Newton 2.x Q&A: NewtonScript Object Sizes

NewtonScript Object Sizes

One of the Newton 2.x OS Q&As
Copyright © 1997 Newton, Inc. All Rights Reserved. Newton, Newton Technology, Newton Works, the Newton, Inc. logo, the Newton Technology logo, the Light Bulb logo and MessagePad are trademarks of Newton, Inc. and may be registered in the U.S.A. and other countries. Windows is a registered trademark of Microsoft Corp. All other trademarks and company names are the intellectual property of their respective owners.

For the most recent version of the Q&As on the World Wide Web, check the URL:


http://www.newton-inc.com/dev/techinfo/qa/qa.htm

If you've copied this file locally, click here to go to the main Newton Q&A page.
This document was exported on 7/23/97.

NewtonScript Object Sizes (6/30/94)

These desciptions document current OS formats only, we reserve the right to extend or change the implementation in future releases.

Generic
NewtonScript objects are objects that reside either in the read-write NewtonScript memory, in pseudo-ROM memory, inside the package, or in ROM. In earlier MessagePad platforms, these objects are aligned to 8-byte boundaries. In Newton 2.0 OS, objects in the NewtonScript memory are aligned to 4-byte boundaries. Inside Newton 2.0 packages, you can optionally align objects to 4-byte boundaries (with NTK's "tighter object packing" checkbox). Alignment causes a very small amount of memory to be wasted, usually less than 2%.
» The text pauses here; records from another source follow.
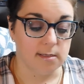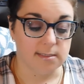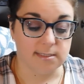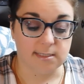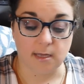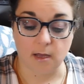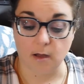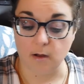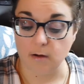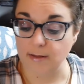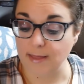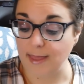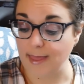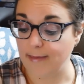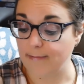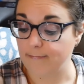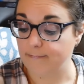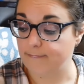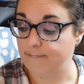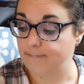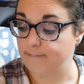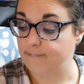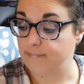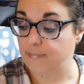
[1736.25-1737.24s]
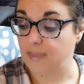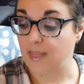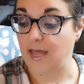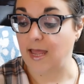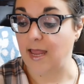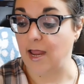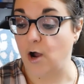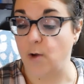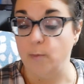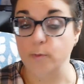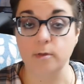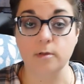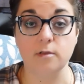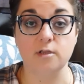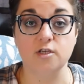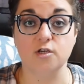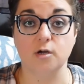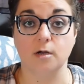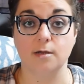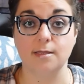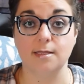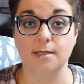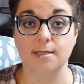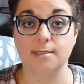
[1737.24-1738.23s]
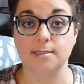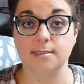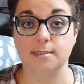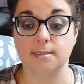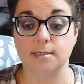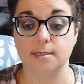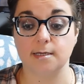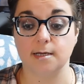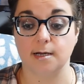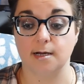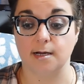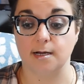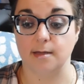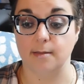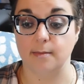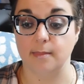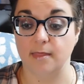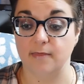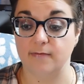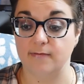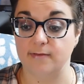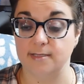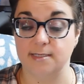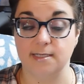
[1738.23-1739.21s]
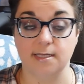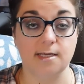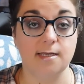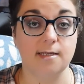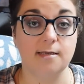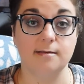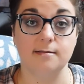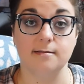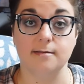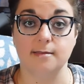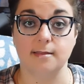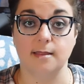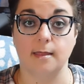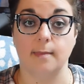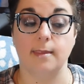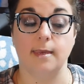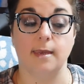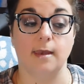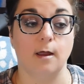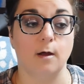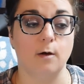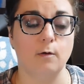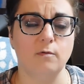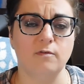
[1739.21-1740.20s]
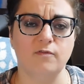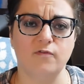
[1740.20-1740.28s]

So yeah, I hope you enjoyed this. If you did, let me know.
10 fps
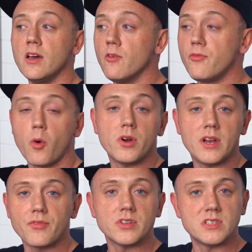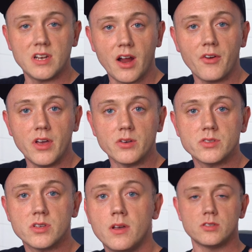for different
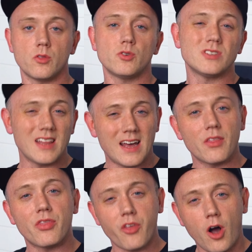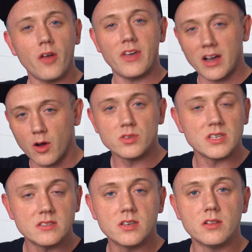scenarios. So there's a lot of thought that goes
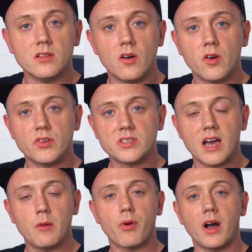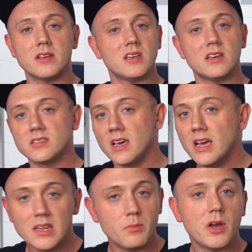into the logo design process.
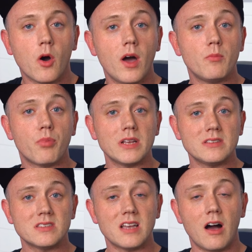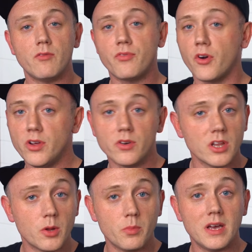Let me go ahead and break this down for you a
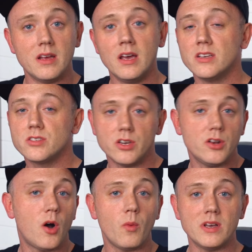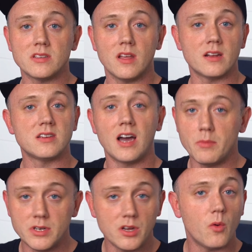little bit so you don't waste a lot of
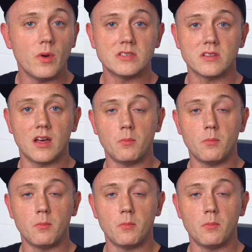time and don't waste a lot of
The Newton Object System has four built-in primitive classes that describe an object's basic type: immediates, binary objects, arrays, and frames. The NewtonScript function PrimClassOf will return an object's primitive type.
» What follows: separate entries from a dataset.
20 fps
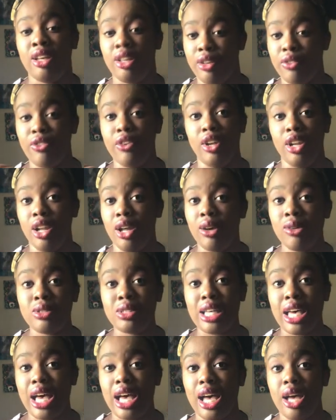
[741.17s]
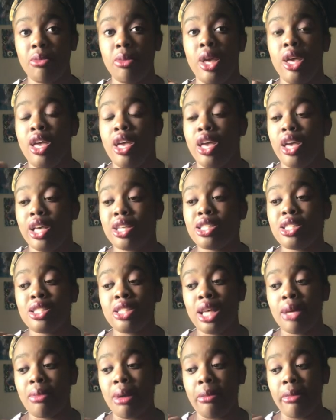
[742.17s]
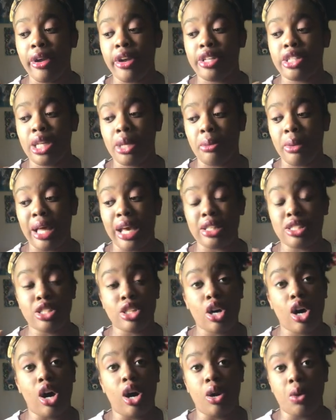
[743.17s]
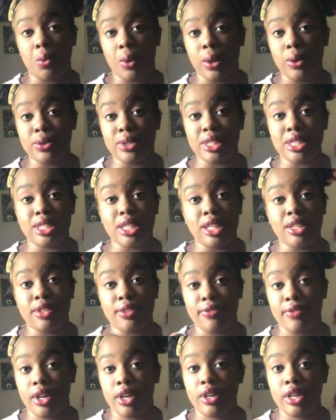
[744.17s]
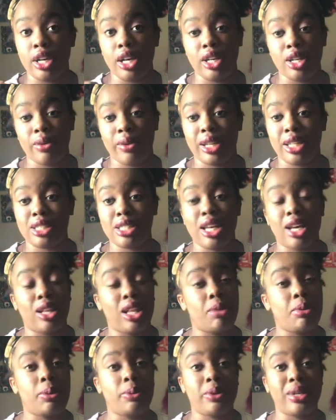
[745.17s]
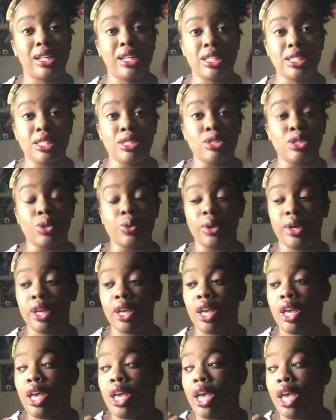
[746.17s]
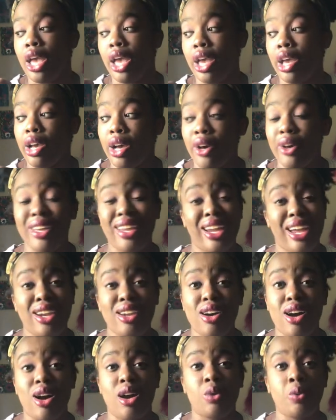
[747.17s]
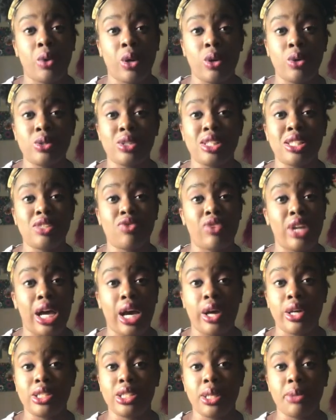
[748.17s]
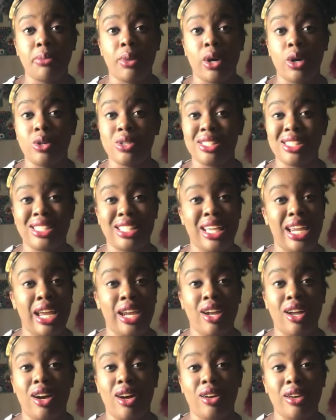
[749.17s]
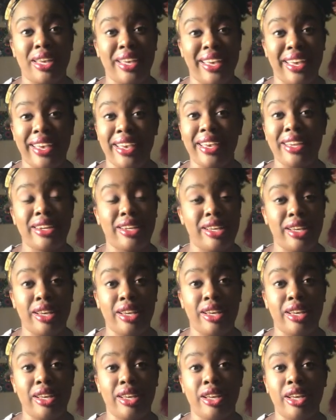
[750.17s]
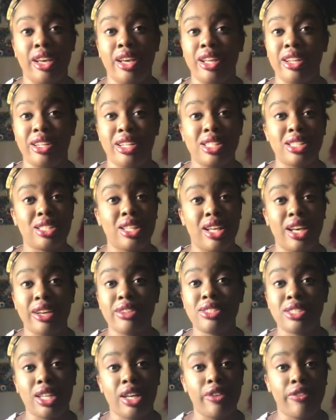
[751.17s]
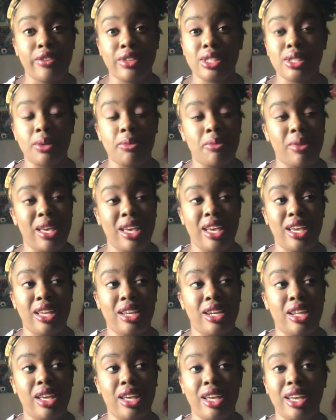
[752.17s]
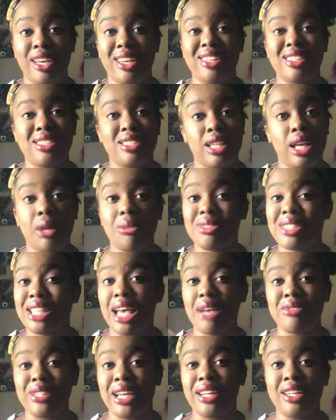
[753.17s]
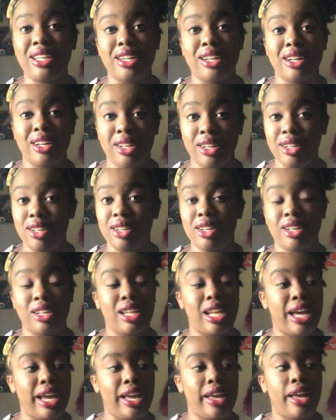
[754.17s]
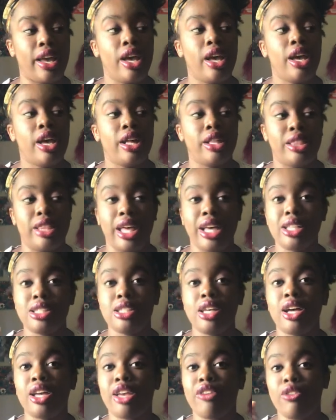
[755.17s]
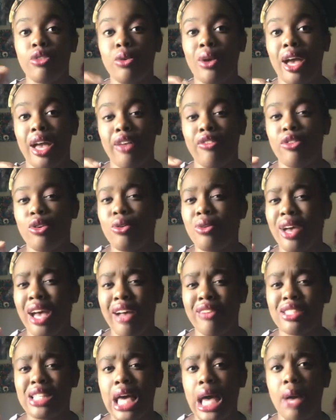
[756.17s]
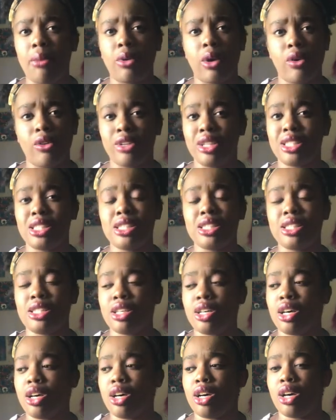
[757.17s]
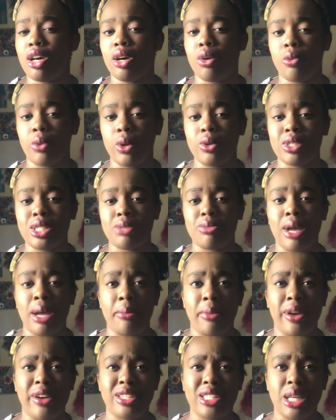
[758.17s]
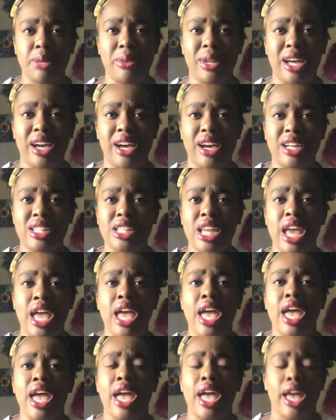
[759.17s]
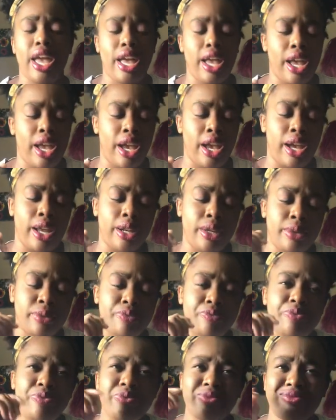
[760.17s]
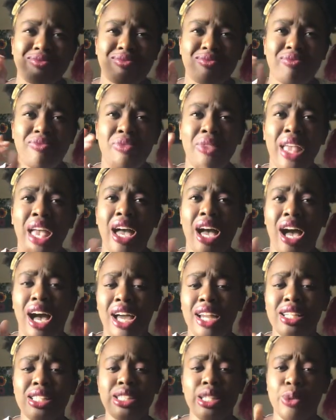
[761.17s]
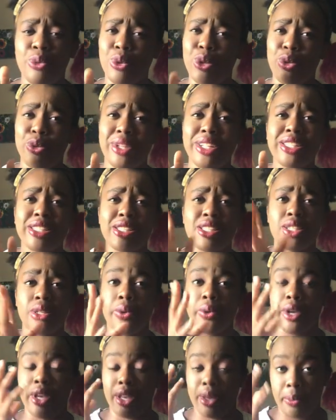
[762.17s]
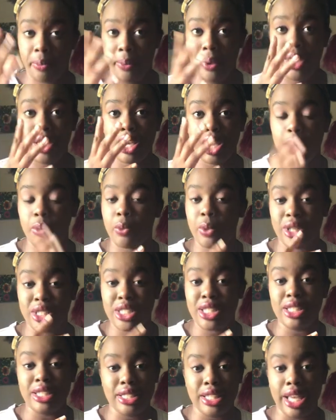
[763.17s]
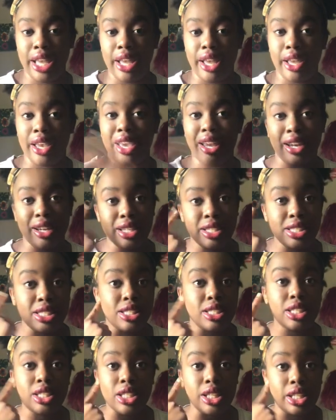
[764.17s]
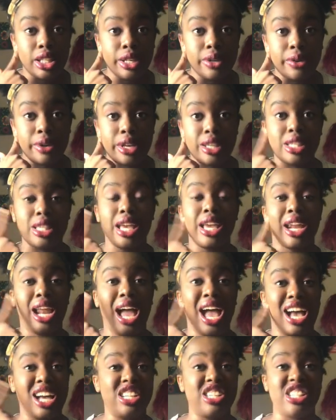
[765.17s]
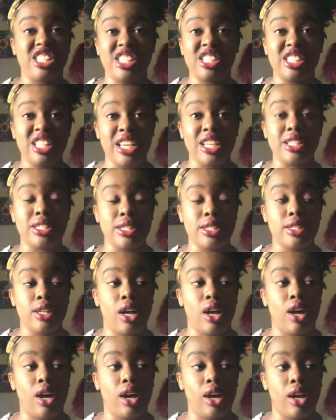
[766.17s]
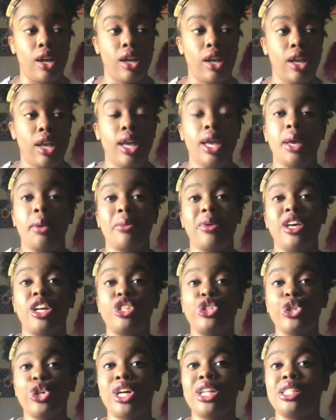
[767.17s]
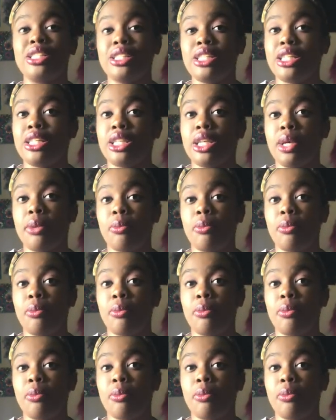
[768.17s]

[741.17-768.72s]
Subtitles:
For a long time, it's a song by Mary J. Blige. It's called Roses. It's a very underrated song. A lot of people didn't listen to it. It goes, ain't all roses, flowers and posies, ain't all candy. This love stuff is demanding. Sometimes I need a hug. Like, that song, if you have time, go listen to Roses by Mary J. Blige. And honestly, when you listen to it, pick up what she's saying and listen to the lyrics and how she sings the song. Because you're going to see the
Immediates and Magic Pointers
Immediates (integers, characters, TRUE and NIL) and magic pointers are stored in a 4-byte structure containing up to 30 bits of data and 2 bits of primitive class identification.

Referenced Objects
Binaries, arrays and frames are stored as larger separate objects and managed through references. A reference is a four- byte object. The binary objects, frames, or arrays themselves are stored separately as objects containing a so-called Object Header.

Object Header
Every referenced object has a 12-byte header that contains information concerning size, flags, class, lock count and so on. This information is implementation-specific.

Symbols
A symbol is a binary object that contains a four-byte hash value and a name, which is a null-terminated ASCII string. Each symbol uses 12 (header) + 4 (hash value) + length of name + 1 (null terminator) bytes.

Binary Objects
A binary object contains a 12- byte header plus space for the actual data (allocated in 8 -byte chunks.)

Strings
Strings are binary objects of class (or a subclass of) String. A string object contains a 12-byte header plus the Unicode strings plus a null termination character. Note that Unicode characters are two-byte values. Here's an example:

    "Hello World!"

This string contains 12 characters, in other words it has 24 bytes. In addition we have a null termination character (24 + 2 bytes) and an object header (24 + 2 + 12 bytes), all in all the object is 38 bytes big. Note that we have not taken into account any possible savings if the string was compressed (using the NTK compression flags).

Rich Strings
Rich strings extend the string object class by embedding ink information within the object. Within the unicode, a special character kInkChar is used to mark the position of an ink word. The ink data is stored after the null termination character. Ink size varies depending on stroke complexity.

Array Objects
Array objects have an object header (12 bytes) and additional four bytes per element which hold either the immediate value or a reference to a referenced object. To calculate the total space used by an array, you need to take into account the memory used by any referenced objects in the array.

Here's an example:

    [12, $a, "Hello World!", "foo"]

We have a header (12 bytes) plus four bytes per element (12 + (4 * 4) bytes). The integer and character are immediates, so no additional space is used, but we have 2 string objects that we refer to, so the total is (12 + (4*4) + 38 + 20 bytes) 86 bytes. We have not taken into account savings concerning compression. Note that the string objects could be referred by other arrays and frames as well, so the 38 and 20 byte structures are stored only once per package.

Frame Objects
We have two kinds of frames: frames that don't have a shared map object; and frames that do have a shared map object. We take the simple case first (no shared map object).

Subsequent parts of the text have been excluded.